Saved data entries

■ ■ ■ ■ ■

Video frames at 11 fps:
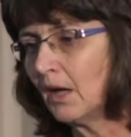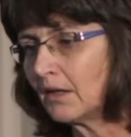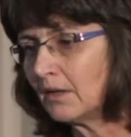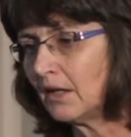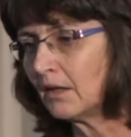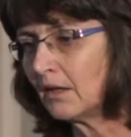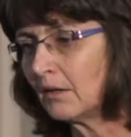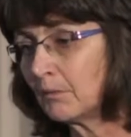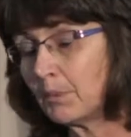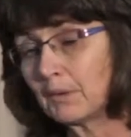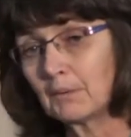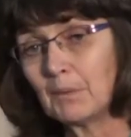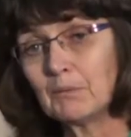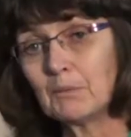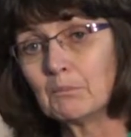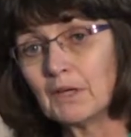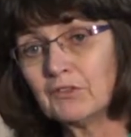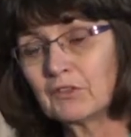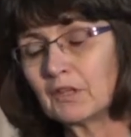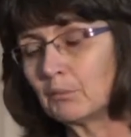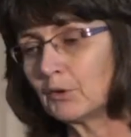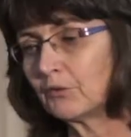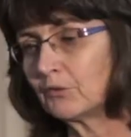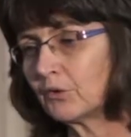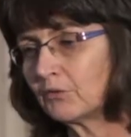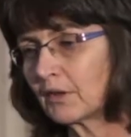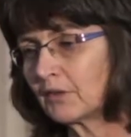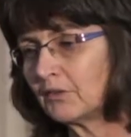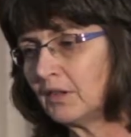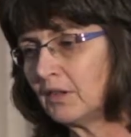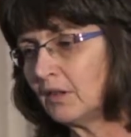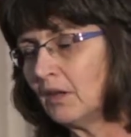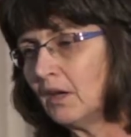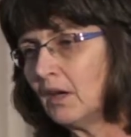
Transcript: the baby must get birth dose vaccine,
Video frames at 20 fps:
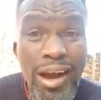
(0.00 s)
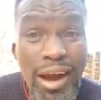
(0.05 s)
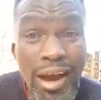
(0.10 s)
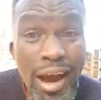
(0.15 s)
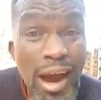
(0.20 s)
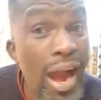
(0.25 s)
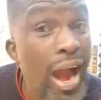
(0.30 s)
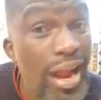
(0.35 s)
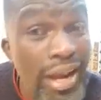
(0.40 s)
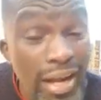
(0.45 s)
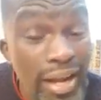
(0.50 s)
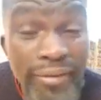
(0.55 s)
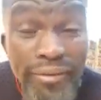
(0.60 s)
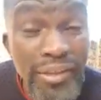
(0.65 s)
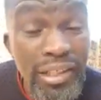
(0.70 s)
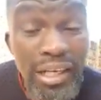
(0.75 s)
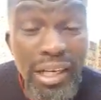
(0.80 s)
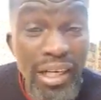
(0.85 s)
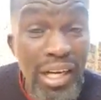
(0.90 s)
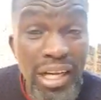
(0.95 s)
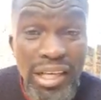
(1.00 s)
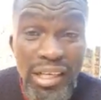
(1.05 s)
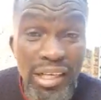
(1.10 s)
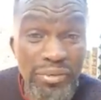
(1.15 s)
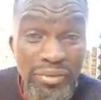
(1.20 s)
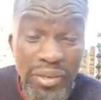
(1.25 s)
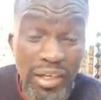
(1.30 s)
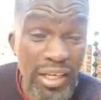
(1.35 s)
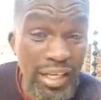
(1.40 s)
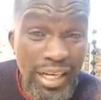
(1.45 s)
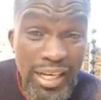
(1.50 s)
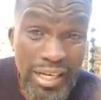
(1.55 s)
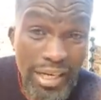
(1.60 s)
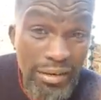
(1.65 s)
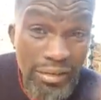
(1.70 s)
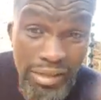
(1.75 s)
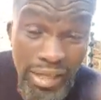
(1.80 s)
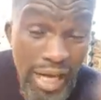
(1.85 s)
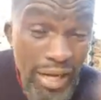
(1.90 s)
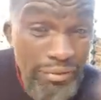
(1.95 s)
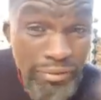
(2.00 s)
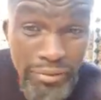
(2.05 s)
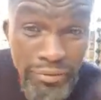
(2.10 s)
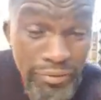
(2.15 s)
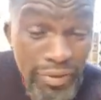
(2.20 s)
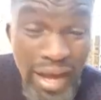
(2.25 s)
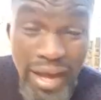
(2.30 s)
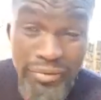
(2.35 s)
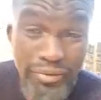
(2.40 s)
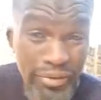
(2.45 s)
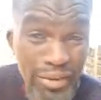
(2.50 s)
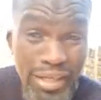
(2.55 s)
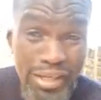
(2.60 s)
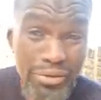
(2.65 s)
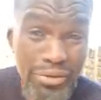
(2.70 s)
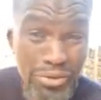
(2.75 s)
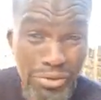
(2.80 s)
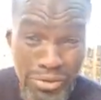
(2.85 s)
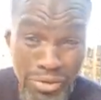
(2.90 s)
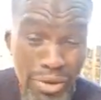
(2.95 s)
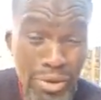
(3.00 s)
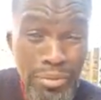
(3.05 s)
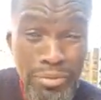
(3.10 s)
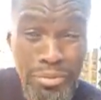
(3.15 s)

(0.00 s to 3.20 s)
I lived in London, for crying out loud, for 5 years or so.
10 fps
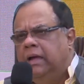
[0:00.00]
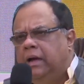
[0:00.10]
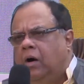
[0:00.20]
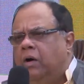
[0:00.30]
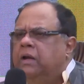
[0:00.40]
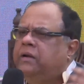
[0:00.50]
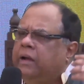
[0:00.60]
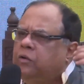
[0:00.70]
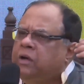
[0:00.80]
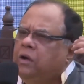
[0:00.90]
or we try
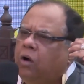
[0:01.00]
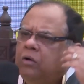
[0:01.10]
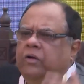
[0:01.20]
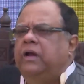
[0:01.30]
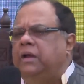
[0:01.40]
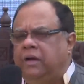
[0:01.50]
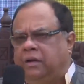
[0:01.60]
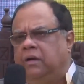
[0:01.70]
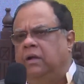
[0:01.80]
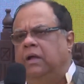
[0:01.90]
to indoctrinate it
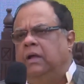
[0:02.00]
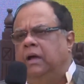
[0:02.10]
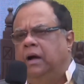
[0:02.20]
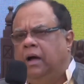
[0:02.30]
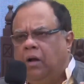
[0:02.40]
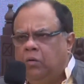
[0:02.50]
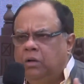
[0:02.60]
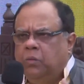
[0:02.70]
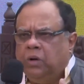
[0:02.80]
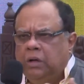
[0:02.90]
around the
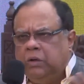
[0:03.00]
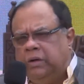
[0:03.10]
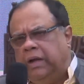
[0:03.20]
world today,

■ ■ ■ ■ ■

### What to work on
Copy every entry word for word, but omit the pictures.

### Your solution
Video frames at 11 fps:
Transcript: the baby must get birth dose vaccine,
Video frames at 20 fps:
(0.00 s)
(0.05 s)
(0.10 s)
(0.15 s)
(0.20 s)
(0.25 s)
(0.30 s)
(0.35 s)
(0.40 s)
(0.45 s)
(0.50 s)
(0.55 s)
(0.60 s)
(0.65 s)
(0.70 s)
(0.75 s)
(0.80 s)
(0.85 s)
(0.90 s)
(0.95 s)
(1.00 s)
(1.05 s)
(1.10 s)
(1.15 s)
(1.20 s)
(1.25 s)
(1.30 s)
(1.35 s)
(1.40 s)
(1.45 s)
(1.50 s)
(1.55 s)
(1.60 s)
(1.65 s)
(1.70 s)
(1.75 s)
(1.80 s)
(1.85 s)
(1.90 s)
(1.95 s)
(2.00 s)
(2.05 s)
(2.10 s)
(2.15 s)
(2.20 s)
(2.25 s)
(2.30 s)
(2.35 s)
(2.40 s)
(2.45 s)
(2.50 s)
(2.55 s)
(2.60 s)
(2.65 s)
(2.70 s)
(2.75 s)
(2.80 s)
(2.85 s)
(2.90 s)
(2.95 s)
(3.00 s)
(3.05 s)
(3.10 s)
(3.15 s)

(0.00 s to 3.20 s)
I lived in London, for crying out loud, for 5 years or so.
10 fps
[0:00.00]
[0:00.10]
[0:00.20]
[0:00.30]
[0:00.40]
[0:00.50]
[0:00.60]
[0:00.70]
[0:00.80]
[0:00.90]
or we try
[0:01.00]
[0:01.10]
[0:01.20]
[0:01.30]
[0:01.40]
[0:01.50]
[0:01.60]
[0:01.70]
[0:01.80]
[0:01.90]
to indoctrinate it
[0:02.00]
[0:02.10]
[0:02.20]
[0:02.30]
[0:02.40]
[0:02.50]
[0:02.60]
[0:02.70]
[0:02.80]
[0:02.90]
around the
[0:03.00]
[0:03.10]
[0:03.20]
world today,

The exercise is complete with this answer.